Location
- Country: Canada
- Province: Quebec
- Administrative region (QC): Bas-Saint-Laurent (QC)
- MRC (QC): La Matanie Regional County Municipality (QC)
- City: Cap-Chat

Physical characteristics
- Source: Small lake
- • location: Saint-Jean-de-Cherbourg
- • coordinates: 48°54′29″N 66°58′39″W﻿ / ﻿48.90806°N 66.97750°W
- • elevation: 435
- Mouth: Saint Lawrence River
- • location: Les Méchins (Dalibaire (township))
- • coordinates: 48°58′36″N 66°57′13″W﻿ / ﻿48.97667°N 66.95361°W
- • elevation: 35 metres (115 ft)
- Length: 9.9 mi (15.9 km)

= Rivière des Grands Méchins Ouest =

River in Canada

The Rivière des Grands Méchins Ouest is a tributary of the west bank of the Rivière des Grands Méchins, which flows north to the southern coast of the Saint Lawrence River where it flows into the municipality Les Méchins.

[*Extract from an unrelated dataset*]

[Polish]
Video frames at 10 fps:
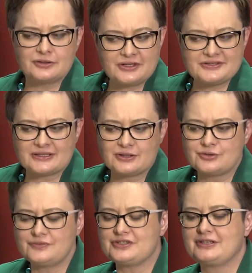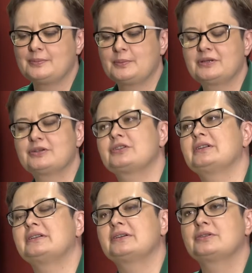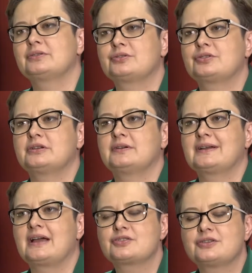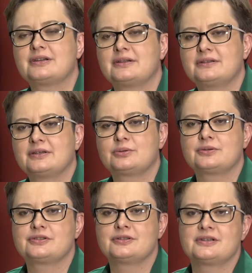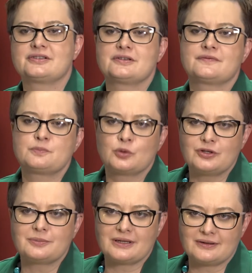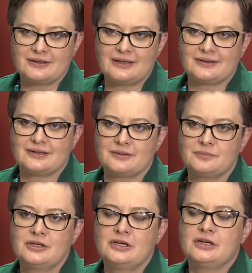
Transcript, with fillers: To nie jest takie oczywiste. Po pierwsze dlatego, że każdy kandydat, który jest wspólnym kandydatem,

The Grands Méchins Ouest river flows northeast in the Chic-Choc Mountains, in the township of Dalibaire, in the municipality Les Méchins, in the La Matanie Regional County Municipality (MRC), in the administrative region of Bas-Saint-Laurent, in Quebec, in Canada.

== Geography ==
The Grands Méchins Ouest river takes its source from a small lake (altitude: 435 m) located northeast of the "Lacs des Petits Chic-Chocs", and from mountain streams located in the western part of Dalibaire township, in the Chic-Choc Mountains, in the Gaspé peninsula. This source is located at 9.9 km south-east of the southern coast of Gulf of St. Lawrence, at 4.4 km north of the limit of Parc national de la Gaspésie and 1.2 km northeast of the limit of the canton of Cherbourg.

From its source, the Grands Méchins Ouest river flows over 9.9 km divided into the following segments:
- 3.9 km north-east in Dalibaire township, to the confluence of a stream coming from the south-west;
- 1.1 km towards the northeast in a deep valley, up to the confluence of a stream coming from the west;
- 4.9 km northeasterly in a deep valley, to its confluence.

The Grands Méchins Ouest River flows on the west bank of the rivière des Grands Méchins, i.e. 3.0 km south of route 132.

== Toponymy ==

The term Méchin constitutes a family name of French origin.

The toponym Rivière des Grands Méchins Ouest was made official on December 5, 1968, at the Commission de toponymie du Québec.